Spin Probe ESR Signature of Freezing in Water: Is it Global or Local?

TL;DR

This study uses spin probe ESR to investigate water freezing, revealing local interactions and concentration-dependent effects of TEMPOL and TEMPO probes, with implications for understanding ice formation at the microscopic level.

Contribution

First systematic ESR analysis of water freezing with TEMPOL and TEMPO, highlighting local probe-water interactions and concentration effects on freezing behavior.

Findings

Spin probe signature collapse at low temperatures indicates freezing.

Freezing and melting points depend on probe concentration.

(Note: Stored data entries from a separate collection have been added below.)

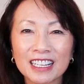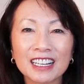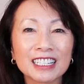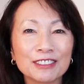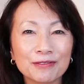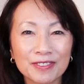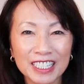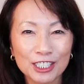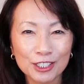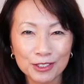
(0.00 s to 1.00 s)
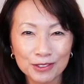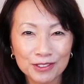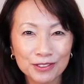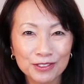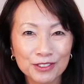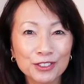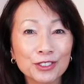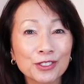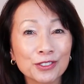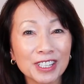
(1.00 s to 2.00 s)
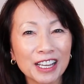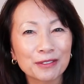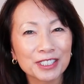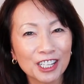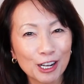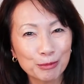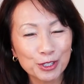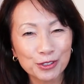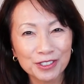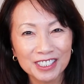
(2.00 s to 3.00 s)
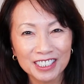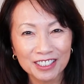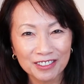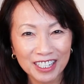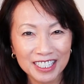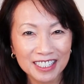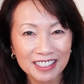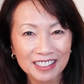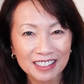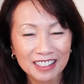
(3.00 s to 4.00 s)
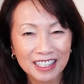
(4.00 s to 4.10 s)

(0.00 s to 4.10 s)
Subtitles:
I invite you to do that when the opportunity arises.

Different behaviors observed for TEMPOL and TEMPO probes.

Abstract

First systematic spin probe ESR study of water freezing has been conducted using TEMPOL and TEMPO as the probes. The spin probe signature of the water freezing has been described in terms of the collapse of narrow triplet spectrum into a single broad line. This spin probe signature of freezing has been observed at an anomalously low temperature when a milimoler solution of TEMPOL is slowly cooled from room temperature. A systematic observation has revealed a spin probe concentration dependence of these freezing and respective melting points. These results can be explained in terms of localization of spin probe and liquid water, most probably in the interstices of ice grains, in an ice matrix. The lowering of spin probe freezing point, along with the secondary evidences, like spin probe concentration dependence of peak-to-peak width in frozen limit signal, indicates a possible size dependence of these localizations/entrapments with spin probe concentration. A weak concentration dependence of spin probe assisted freezing and melting points, which has been observed for TEMPO in comparison to TEMPOL, indicates different natures of interactions with water of these two probes. This view is also supported by the relaxation behavior of the two probes.